David Tennant as Hamlet, RSC 2008

So, where do we draw a line?  The moment in the 2008 RSC production of Hamlet when David Tennant/Edward Bennett flew off stage on a swivel chair was just about digestable.  But the sound of Ian Rickson’s production set in a mental hospital at the Young Vic in 2011 made me feel a little bit unwell.  I completely understand the impetus to retell the story in a way that contemporary audiences can connect with it, and actually, I delight in the new pockets of humour we find in the text.  But I always feel like there’s something a little perverse about manipulating a story from that era and transplanting it directly into our own. 

 It’s like eating someone else’s food without asking.

The way I see it, you have to go hard or go home.  If you want to swap all the genders around: great.  If you want to cast half the characters as penguins: excellent. (This doesn’t exist, but it definitely should.  Although, this does.)  It’s the niggling, subtle changes that bother me, because it makes me wonder: unless you’re doing something ground-breaking in terms of form and style, why on Earth do we need another production of Hamlet?  All we’re changing this autumn is which famous white middle class actor will take on the role next. (Sorry Benedict Cumberbatch – I think you’re sensational - it’s just unfortunate timing.)

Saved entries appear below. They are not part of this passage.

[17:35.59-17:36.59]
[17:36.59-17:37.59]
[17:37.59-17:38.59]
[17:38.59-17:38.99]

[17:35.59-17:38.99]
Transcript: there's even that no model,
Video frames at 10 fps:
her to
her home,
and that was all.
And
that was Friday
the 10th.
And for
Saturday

It is for this reason that I delight in companies like Filter and Cheek by Jowl.  I saw Filter’s production – nay, total reinterpretation – of Twelfth Night in March, and it blew my mind.  They used an essence of the structure of Shakespeare’s play as a skeleton upon which to hang jazz music, dancing, pizza deliveries and audience participation that turned the comedy into a genuine 21st Century pant-wetter.  My cheeks hurt, and I guffawed without restraint.

In neat contrast is Cheek by Jowl’s retelling of John Ford’s ‘Tis Pity She’s a Whore, which I recently sat at the Nuffield Theatre in Southampton.  I dreaded the end, applauded meekly and left feeling a bit queasy, for all the right reasons.  It is loud, and bright, and devastating, and overwhelms its audience with movement sequences and a lot of half-naked bodies that brings out the effect this play would have had on its audience in the 17th Century, told in a physical language that we understand.  Cheek by Jowl have chosen to set the play entirely in Annabella’s bedroom, complete with a poster for True Blood on the black wall and a fluffy red diary in her underwear drawer.  This intimacy makes every scene feel increasingly like something we ought not to be privy to, but we are immersed, until the stomach-churning end.  To applaud felt very strange indeed. 

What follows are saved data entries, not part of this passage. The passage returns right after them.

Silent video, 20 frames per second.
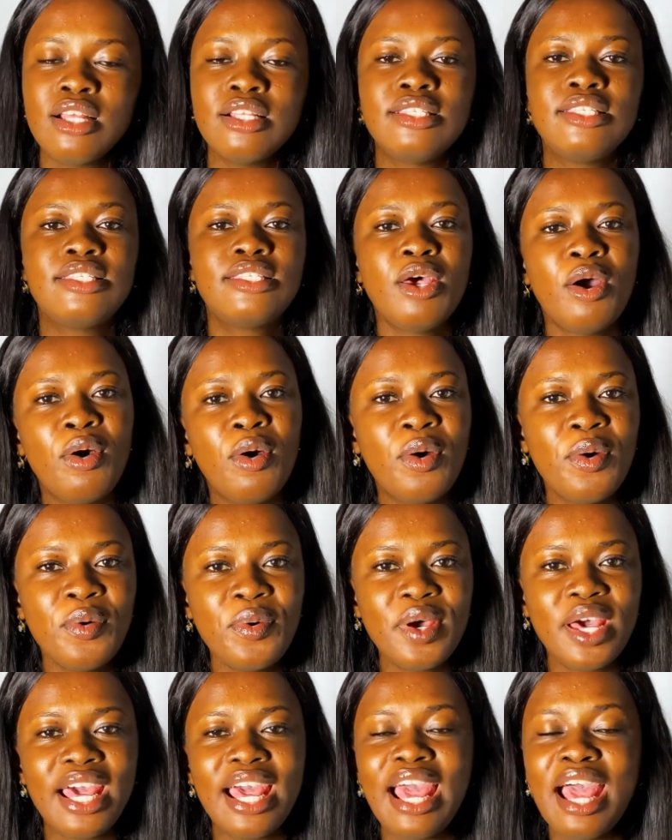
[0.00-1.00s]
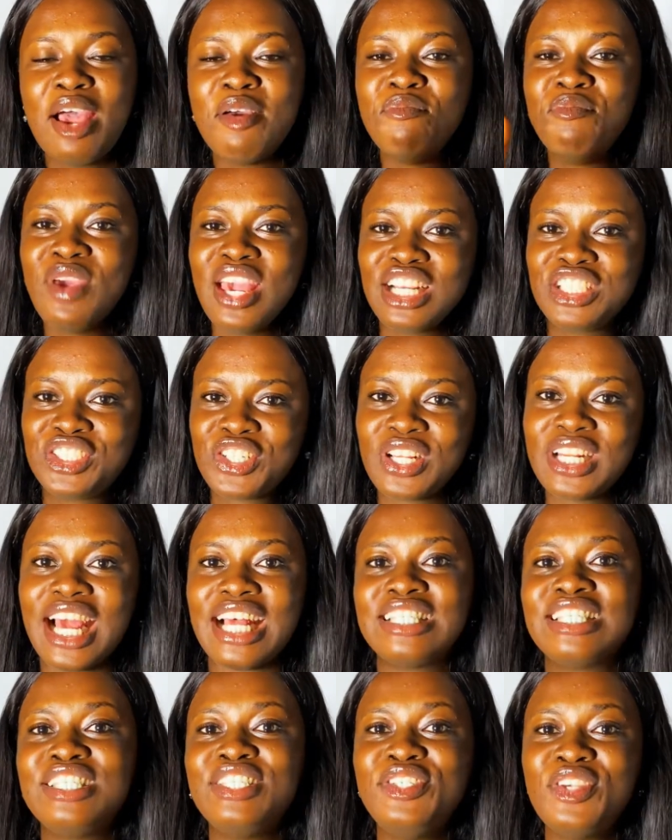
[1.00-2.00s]
So make sure
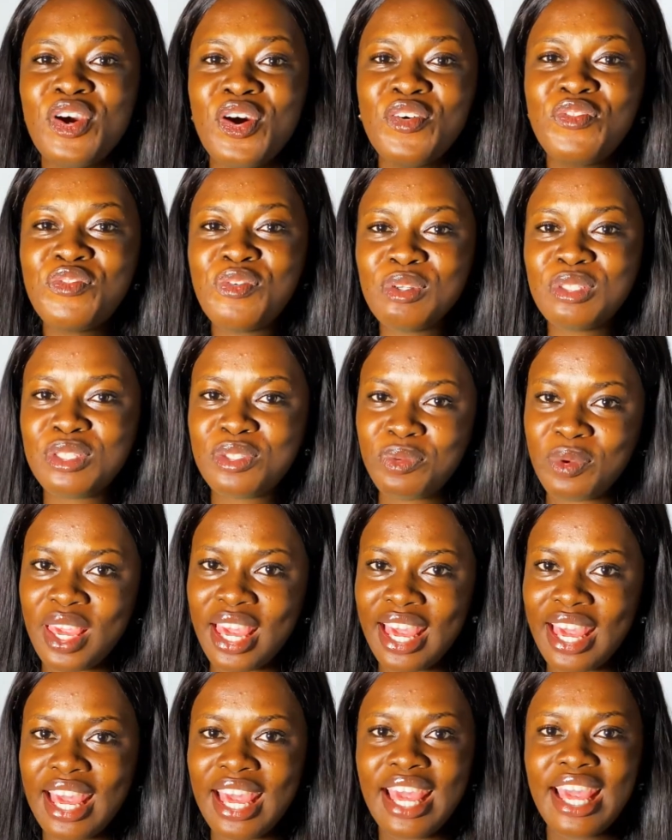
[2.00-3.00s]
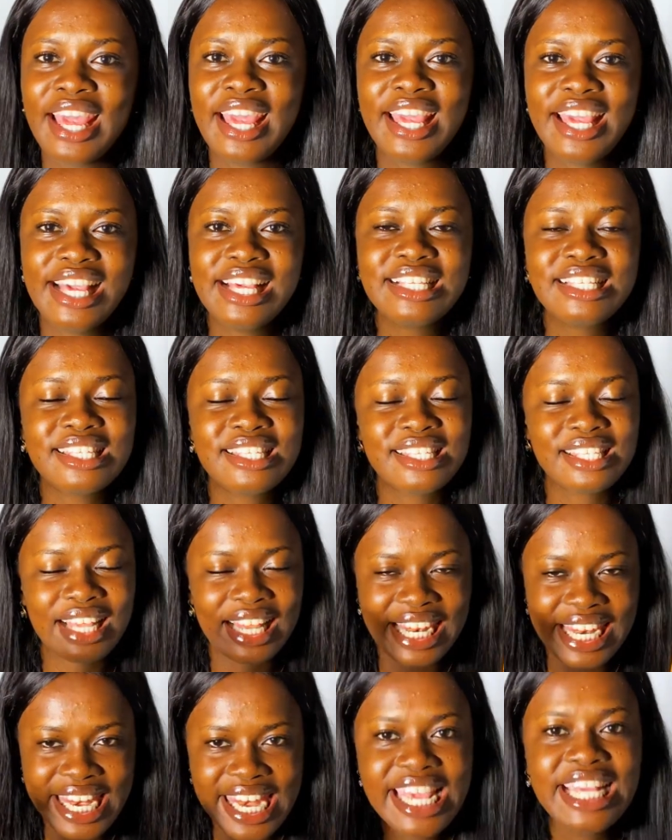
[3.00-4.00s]
that your footwear is
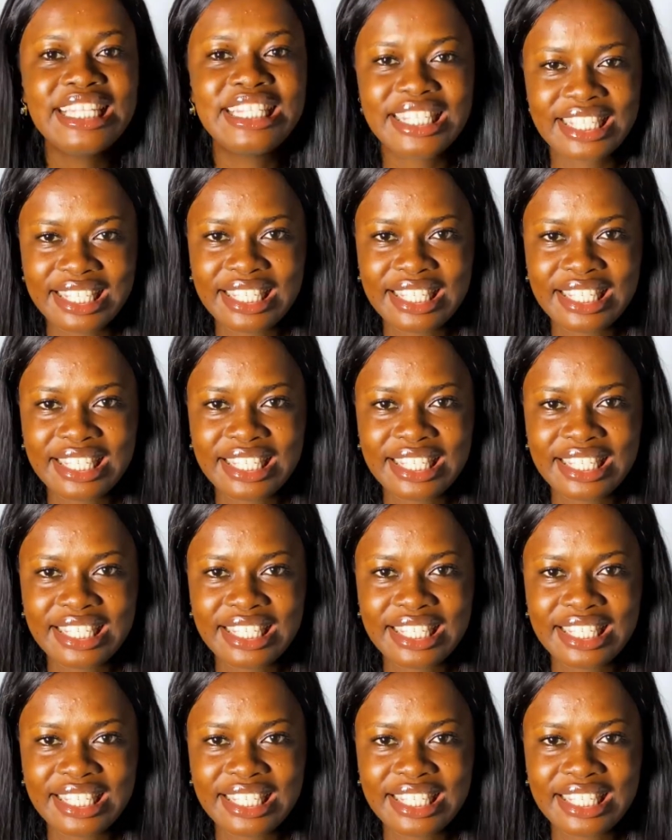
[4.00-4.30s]
neat.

Cheek by Jowl, 'Tis Pity She's a Whore'

But what this production achieves best of all is that it never tries to be something it’s not: It knows that it is a play, and celebrates that fact with dance and music and fake blood.  To produce a classic text, we should either seek to emulate how it was originally played, or turn it on its head completely.  To immerse an audience in a production of a classic, then try to nod to contemporary issues like a quirky aside from the clown, is just confusing.  Give us all or nothing, please.